THE PROBLEM: Please restate, word for word, each line from the one containing "[0:09.90-0:10.80]" through the end of the entries below.

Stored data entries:
•••

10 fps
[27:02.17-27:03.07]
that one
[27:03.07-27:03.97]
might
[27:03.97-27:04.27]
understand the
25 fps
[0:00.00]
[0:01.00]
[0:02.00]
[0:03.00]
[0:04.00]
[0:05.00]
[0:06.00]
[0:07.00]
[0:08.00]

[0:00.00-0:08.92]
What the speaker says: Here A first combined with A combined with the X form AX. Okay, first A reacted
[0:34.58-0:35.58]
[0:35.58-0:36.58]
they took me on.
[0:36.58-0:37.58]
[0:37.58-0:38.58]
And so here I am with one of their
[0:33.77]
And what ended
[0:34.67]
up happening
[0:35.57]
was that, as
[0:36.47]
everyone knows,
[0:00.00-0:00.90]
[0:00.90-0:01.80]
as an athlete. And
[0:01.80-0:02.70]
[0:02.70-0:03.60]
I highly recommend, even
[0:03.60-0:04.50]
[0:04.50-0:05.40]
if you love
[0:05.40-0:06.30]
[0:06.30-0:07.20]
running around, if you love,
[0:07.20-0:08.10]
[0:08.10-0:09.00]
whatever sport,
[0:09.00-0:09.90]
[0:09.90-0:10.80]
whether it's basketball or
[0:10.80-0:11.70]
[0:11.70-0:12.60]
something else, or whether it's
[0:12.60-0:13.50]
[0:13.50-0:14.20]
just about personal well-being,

•••

RESPONSE:
[0:09.90-0:10.80]
whether it's basketball or
[0:10.80-0:11.70]
[0:11.70-0:12.60]
something else, or whether it's
[0:12.60-0:13.50]
[0:13.50-0:14.20]
just about personal well-being,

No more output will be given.